■ What is being asked
Could you reproduce every record below exactly, excluding all pictures?

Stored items
★ ★ ★ ★ ★

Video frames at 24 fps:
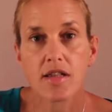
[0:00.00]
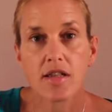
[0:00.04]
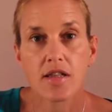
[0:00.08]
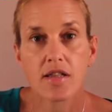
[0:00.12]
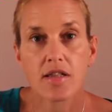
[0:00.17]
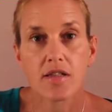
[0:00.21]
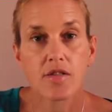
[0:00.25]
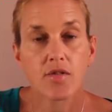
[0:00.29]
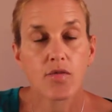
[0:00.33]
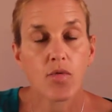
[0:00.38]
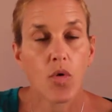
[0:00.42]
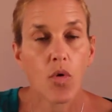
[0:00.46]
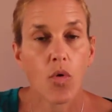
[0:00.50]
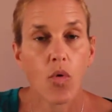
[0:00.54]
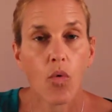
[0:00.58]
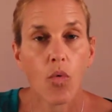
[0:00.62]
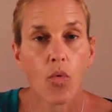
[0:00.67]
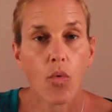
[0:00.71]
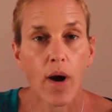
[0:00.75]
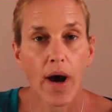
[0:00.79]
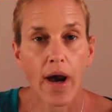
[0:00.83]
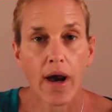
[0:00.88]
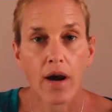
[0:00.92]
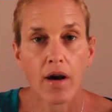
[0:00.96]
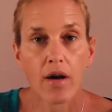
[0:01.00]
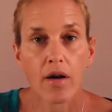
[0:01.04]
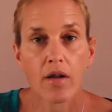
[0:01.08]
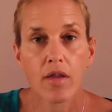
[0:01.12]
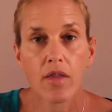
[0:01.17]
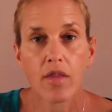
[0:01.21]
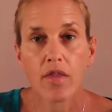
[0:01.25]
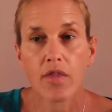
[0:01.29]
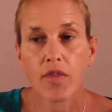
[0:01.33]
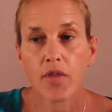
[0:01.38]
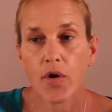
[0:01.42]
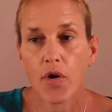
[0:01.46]
is where
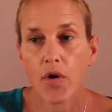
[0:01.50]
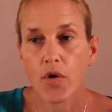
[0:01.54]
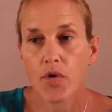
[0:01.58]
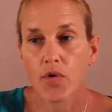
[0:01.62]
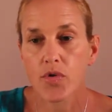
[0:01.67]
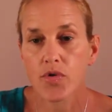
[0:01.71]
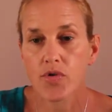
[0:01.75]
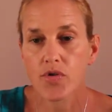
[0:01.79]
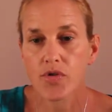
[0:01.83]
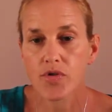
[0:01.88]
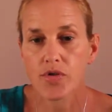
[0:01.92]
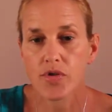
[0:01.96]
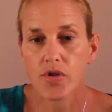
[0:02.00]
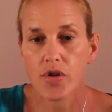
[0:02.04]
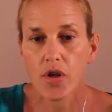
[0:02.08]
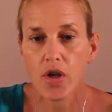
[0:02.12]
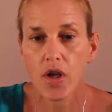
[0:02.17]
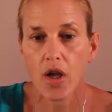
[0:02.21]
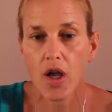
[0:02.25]
those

★ ★ ★ ★ ★

■ Answer section
Video frames at 24 fps:
[0:00.00]
[0:00.04]
[0:00.08]
[0:00.12]
[0:00.17]
[0:00.21]
[0:00.25]
[0:00.29]
[0:00.33]
[0:00.38]
[0:00.42]
[0:00.46]
[0:00.50]
[0:00.54]
[0:00.58]
[0:00.62]
[0:00.67]
[0:00.71]
[0:00.75]
[0:00.79]
[0:00.83]
[0:00.88]
[0:00.92]
[0:00.96]
[0:01.00]
[0:01.04]
[0:01.08]
[0:01.12]
[0:01.17]
[0:01.21]
[0:01.25]
[0:01.29]
[0:01.33]
[0:01.38]
[0:01.42]
[0:01.46]
is where
[0:01.50]
[0:01.54]
[0:01.58]
[0:01.62]
[0:01.67]
[0:01.71]
[0:01.75]
[0:01.79]
[0:01.83]
[0:01.88]
[0:01.92]
[0:01.96]
[0:02.00]
[0:02.04]
[0:02.08]
[0:02.12]
[0:02.17]
[0:02.21]
[0:02.25]
those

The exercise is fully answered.